▶ **YOUR OBJECTIVE**
Your copy should match the entries exactly, with no images carried over.
RECORDS SHOWN below:
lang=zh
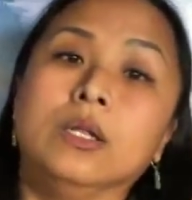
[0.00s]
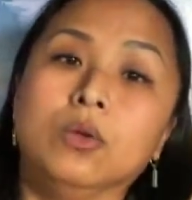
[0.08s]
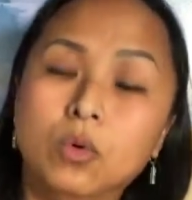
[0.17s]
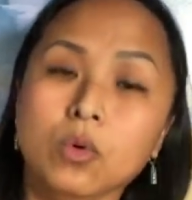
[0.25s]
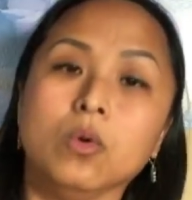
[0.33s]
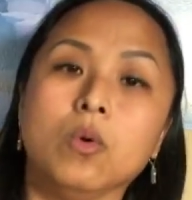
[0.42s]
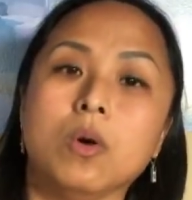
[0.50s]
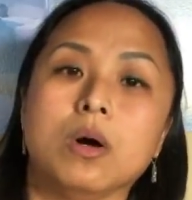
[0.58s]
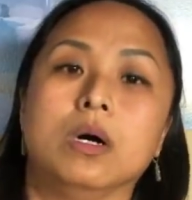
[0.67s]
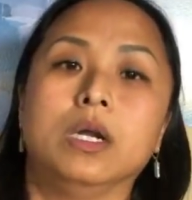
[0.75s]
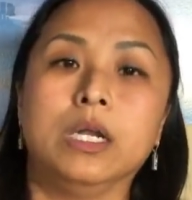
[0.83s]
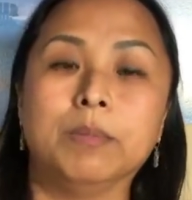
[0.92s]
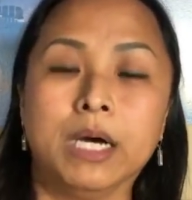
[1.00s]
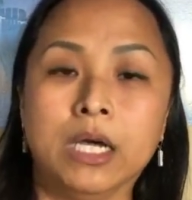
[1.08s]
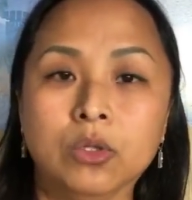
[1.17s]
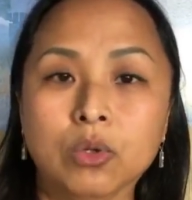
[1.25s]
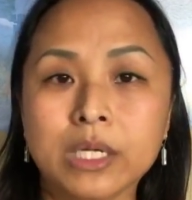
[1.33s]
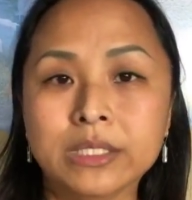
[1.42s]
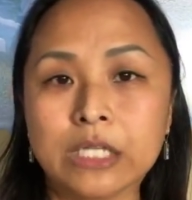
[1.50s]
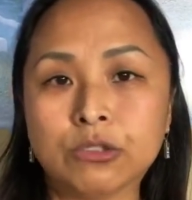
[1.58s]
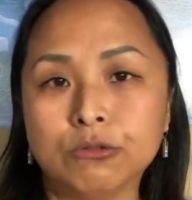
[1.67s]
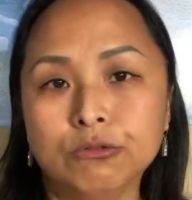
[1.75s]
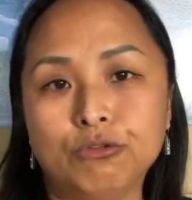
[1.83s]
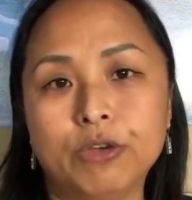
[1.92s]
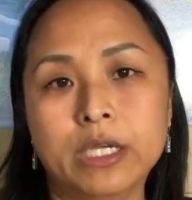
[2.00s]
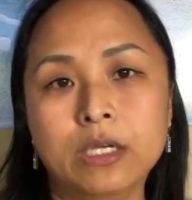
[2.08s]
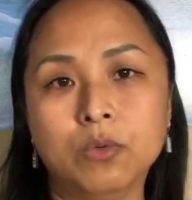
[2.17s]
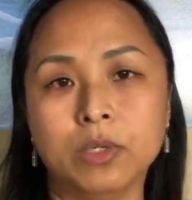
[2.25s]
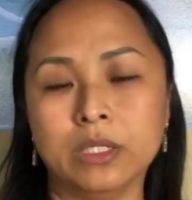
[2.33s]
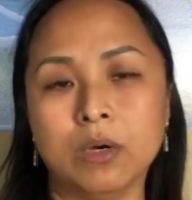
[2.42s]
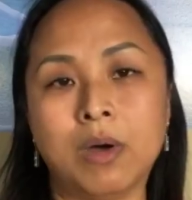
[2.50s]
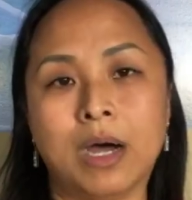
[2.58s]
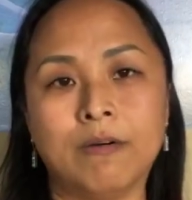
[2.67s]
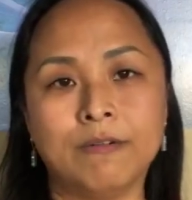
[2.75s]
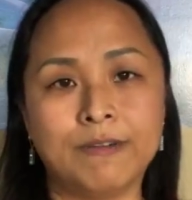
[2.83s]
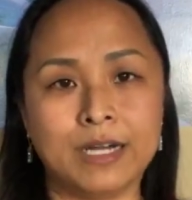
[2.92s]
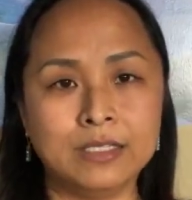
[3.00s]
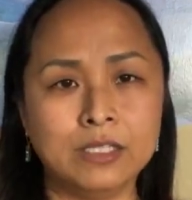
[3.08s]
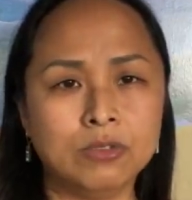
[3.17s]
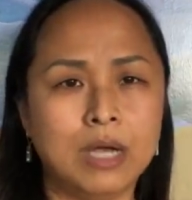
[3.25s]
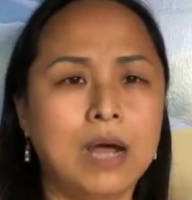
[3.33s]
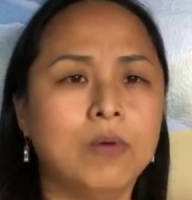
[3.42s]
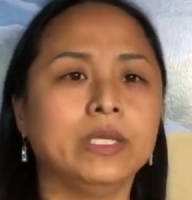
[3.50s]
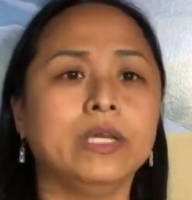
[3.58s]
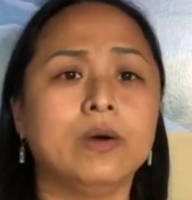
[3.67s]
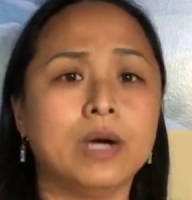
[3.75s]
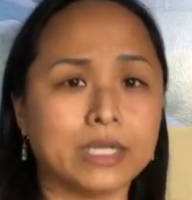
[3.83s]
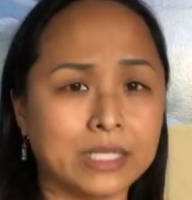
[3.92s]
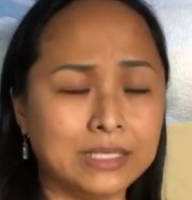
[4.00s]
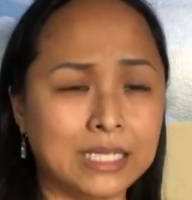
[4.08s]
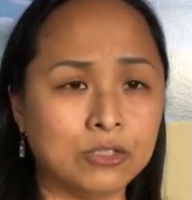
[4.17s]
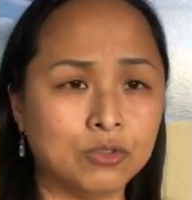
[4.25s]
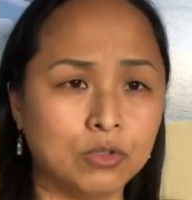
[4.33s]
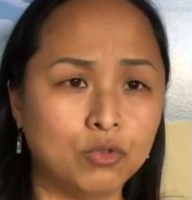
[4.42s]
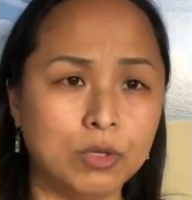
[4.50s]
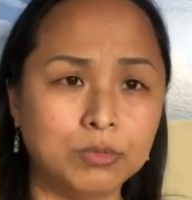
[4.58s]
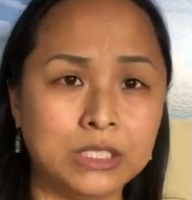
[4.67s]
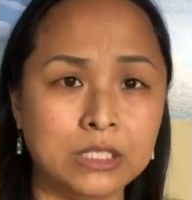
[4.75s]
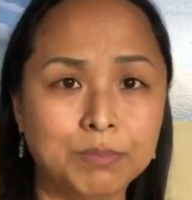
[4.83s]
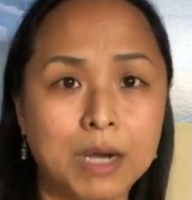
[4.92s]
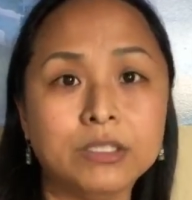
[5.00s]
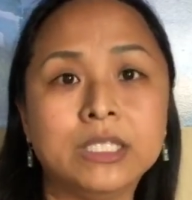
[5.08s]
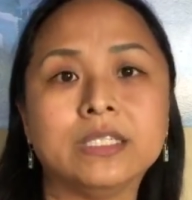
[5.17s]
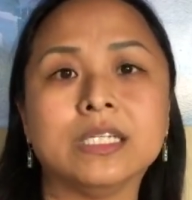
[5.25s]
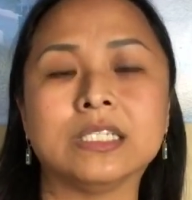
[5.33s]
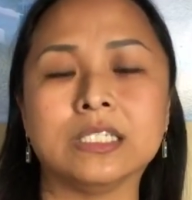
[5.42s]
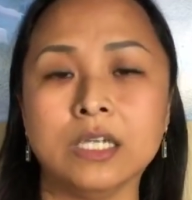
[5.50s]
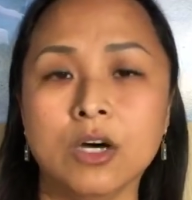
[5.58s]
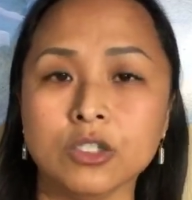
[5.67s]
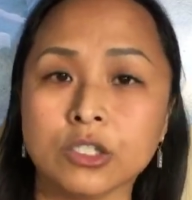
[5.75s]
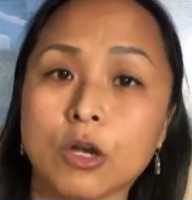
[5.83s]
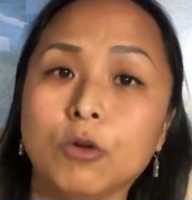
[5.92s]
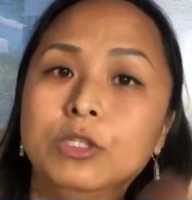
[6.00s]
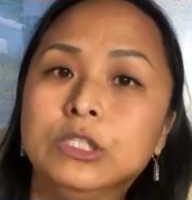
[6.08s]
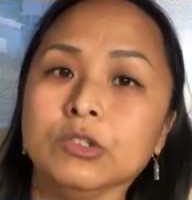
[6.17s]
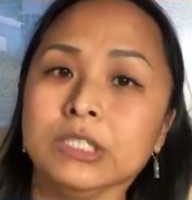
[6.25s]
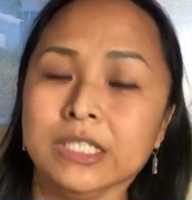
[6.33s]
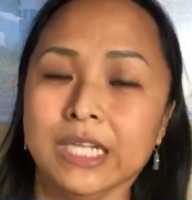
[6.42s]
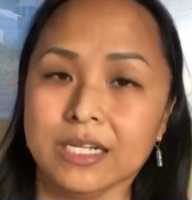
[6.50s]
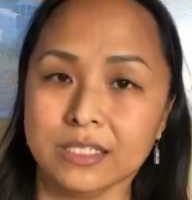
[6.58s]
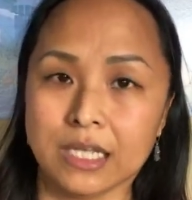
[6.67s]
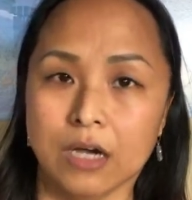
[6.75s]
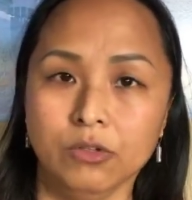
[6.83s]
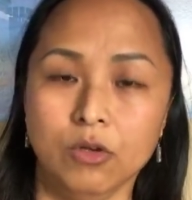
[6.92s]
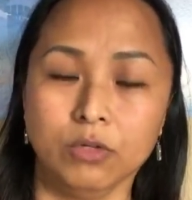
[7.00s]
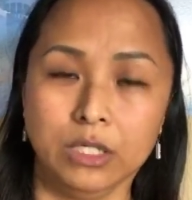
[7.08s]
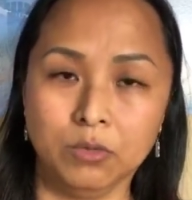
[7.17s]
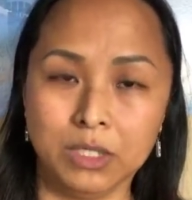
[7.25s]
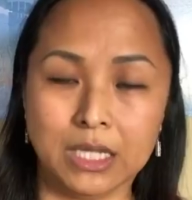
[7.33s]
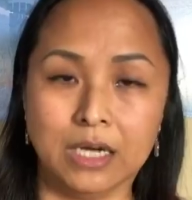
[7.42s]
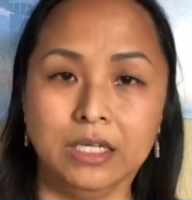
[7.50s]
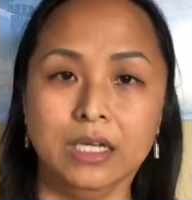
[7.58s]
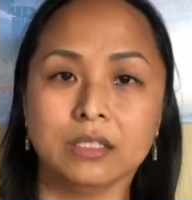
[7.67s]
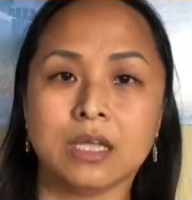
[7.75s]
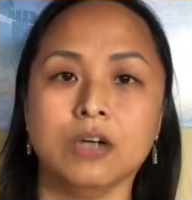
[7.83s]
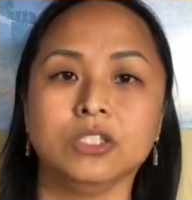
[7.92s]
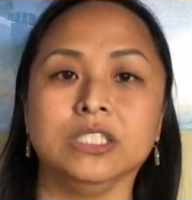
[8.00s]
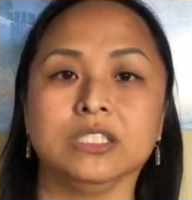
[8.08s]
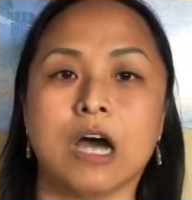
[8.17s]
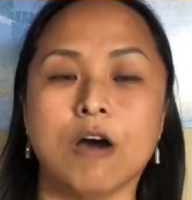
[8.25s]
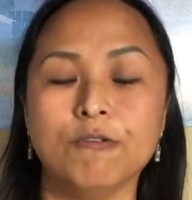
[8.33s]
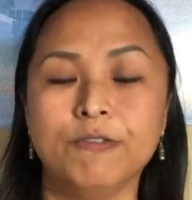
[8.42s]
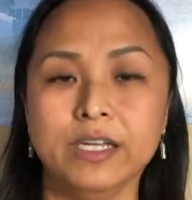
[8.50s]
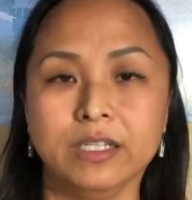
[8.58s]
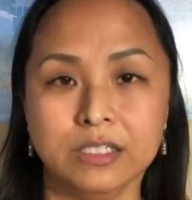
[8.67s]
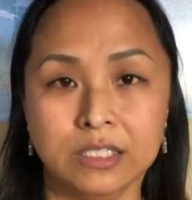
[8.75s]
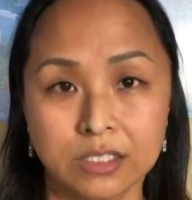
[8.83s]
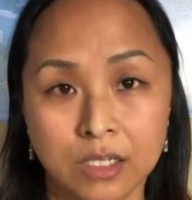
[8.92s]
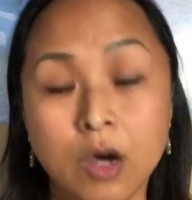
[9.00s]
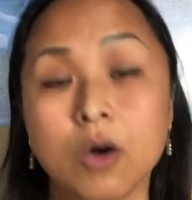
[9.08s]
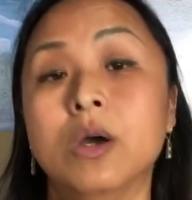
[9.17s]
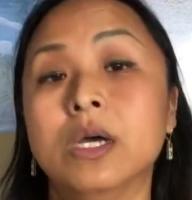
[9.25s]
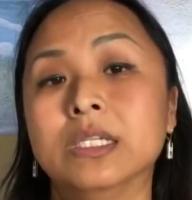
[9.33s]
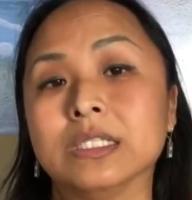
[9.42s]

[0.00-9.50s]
如果你们很多人在初学英文的话，会发现说啊，我又要跟人家说对不起、抱歉的时候，sorry 就尽量少用，因为当你要掏心掏肺的时候，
End of RECORDS SHOWN.
▶ **ANSWER TO THIS TASK**
lang=zh
[0.00s]
[0.08s]
[0.17s]
[0.25s]
[0.33s]
[0.42s]
[0.50s]
[0.58s]
[0.67s]
[0.75s]
[0.83s]
[0.92s]
[1.00s]
[1.08s]
[1.17s]
[1.25s]
[1.33s]
[1.42s]
[1.50s]
[1.58s]
[1.67s]
[1.75s]
[1.83s]
[1.92s]
[2.00s]
[2.08s]
[2.17s]
[2.25s]
[2.33s]
[2.42s]
[2.50s]
[2.58s]
[2.67s]
[2.75s]
[2.83s]
[2.92s]
[3.00s]
[3.08s]
[3.17s]
[3.25s]
[3.33s]
[3.42s]
[3.50s]
[3.58s]
[3.67s]
[3.75s]
[3.83s]
[3.92s]
[4.00s]
[4.08s]
[4.17s]
[4.25s]
[4.33s]
[4.42s]
[4.50s]
[4.58s]
[4.67s]
[4.75s]
[4.83s]
[4.92s]
[5.00s]
[5.08s]
[5.17s]
[5.25s]
[5.33s]
[5.42s]
[5.50s]
[5.58s]
[5.67s]
[5.75s]
[5.83s]
[5.92s]
[6.00s]
[6.08s]
[6.17s]
[6.25s]
[6.33s]
[6.42s]
[6.50s]
[6.58s]
[6.67s]
[6.75s]
[6.83s]
[6.92s]
[7.00s]
[7.08s]
[7.17s]
[7.25s]
[7.33s]
[7.42s]
[7.50s]
[7.58s]
[7.67s]
[7.75s]
[7.83s]
[7.92s]
[8.00s]
[8.08s]
[8.17s]
[8.25s]
[8.33s]
[8.42s]
[8.50s]
[8.58s]
[8.67s]
[8.75s]
[8.83s]
[8.92s]
[9.00s]
[9.08s]
[9.17s]
[9.25s]
[9.33s]
[9.42s]

[0.00-9.50s]
如果你们很多人在初学英文的话，会发现说啊，我又要跟人家说对不起、抱歉的时候，sorry 就尽量少用，因为当你要掏心掏肺的时候，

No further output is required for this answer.